• _Problem statement_: Exact wording is required for every entry; transcribe all of them and leave the images out.

Exercise data below:

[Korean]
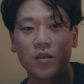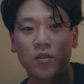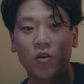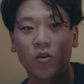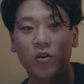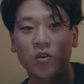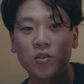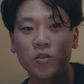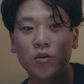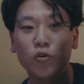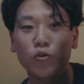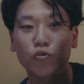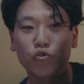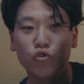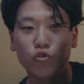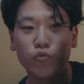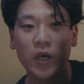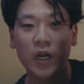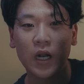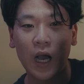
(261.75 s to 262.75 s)
더 큰 거를
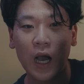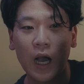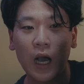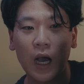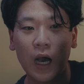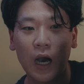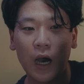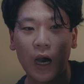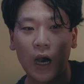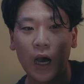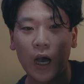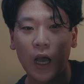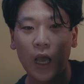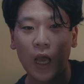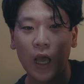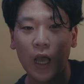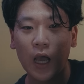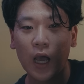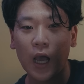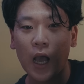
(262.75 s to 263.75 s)
구매를 할까?
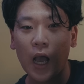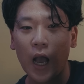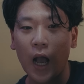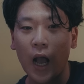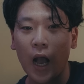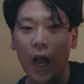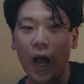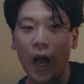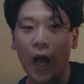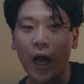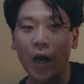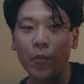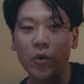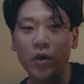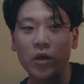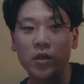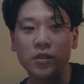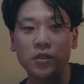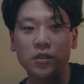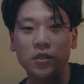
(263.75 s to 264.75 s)

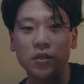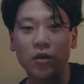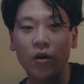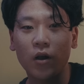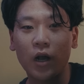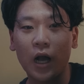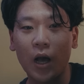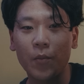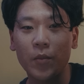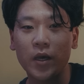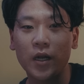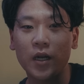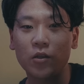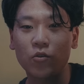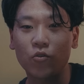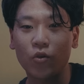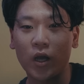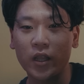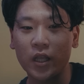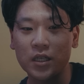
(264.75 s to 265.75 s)
하면서
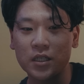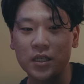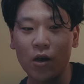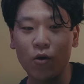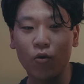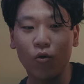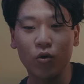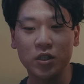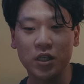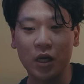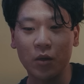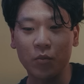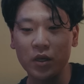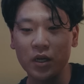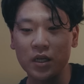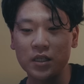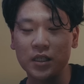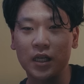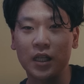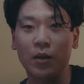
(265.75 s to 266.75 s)
카메라를 또 한 대 사고
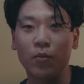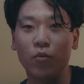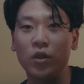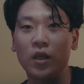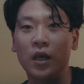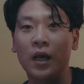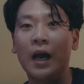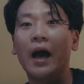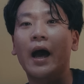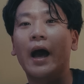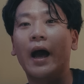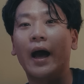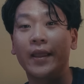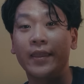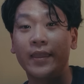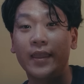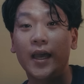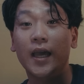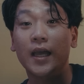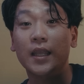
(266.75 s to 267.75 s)
장비를 사다 보니까
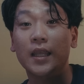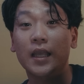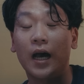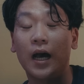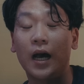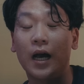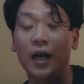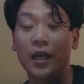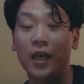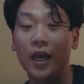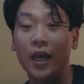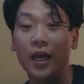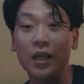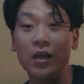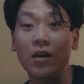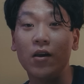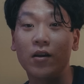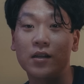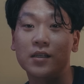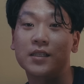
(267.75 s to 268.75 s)
안 되겠다
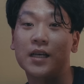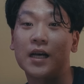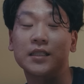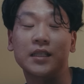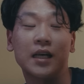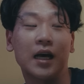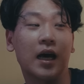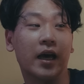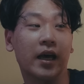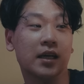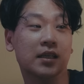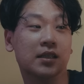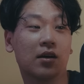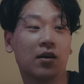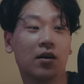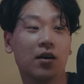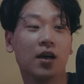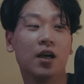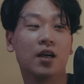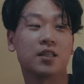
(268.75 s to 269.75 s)
캐리어를 사자
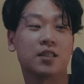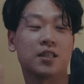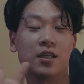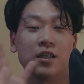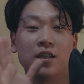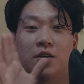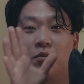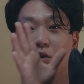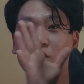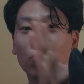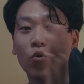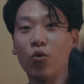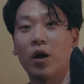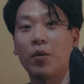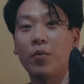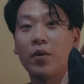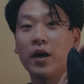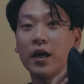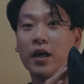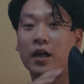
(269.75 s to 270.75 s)
해서 지금은 요
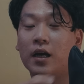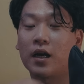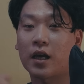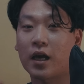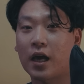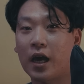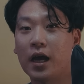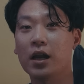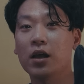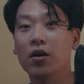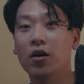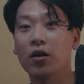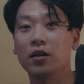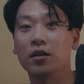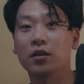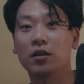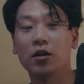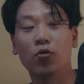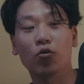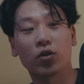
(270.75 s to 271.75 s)
가방이랑
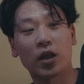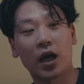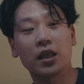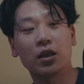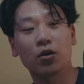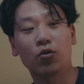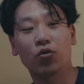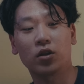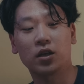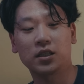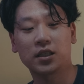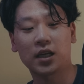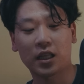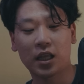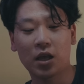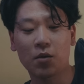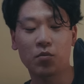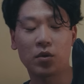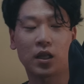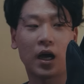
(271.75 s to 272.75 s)
캐리어를 들고 다니고 있는
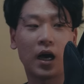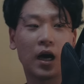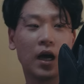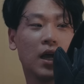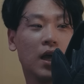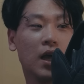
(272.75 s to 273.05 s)
상태입니다.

End of Exercise data.

• _Written response_:
[Korean]
(261.75 s to 262.75 s)
더 큰 거를
(262.75 s to 263.75 s)
구매를 할까?
(263.75 s to 264.75 s)

(264.75 s to 265.75 s)
하면서
(265.75 s to 266.75 s)
카메라를 또 한 대 사고
(266.75 s to 267.75 s)
장비를 사다 보니까
(267.75 s to 268.75 s)
안 되겠다
(268.75 s to 269.75 s)
캐리어를 사자
(269.75 s to 270.75 s)
해서 지금은 요
(270.75 s to 271.75 s)
가방이랑
(271.75 s to 272.75 s)
캐리어를 들고 다니고 있는
(272.75 s to 273.05 s)
상태입니다.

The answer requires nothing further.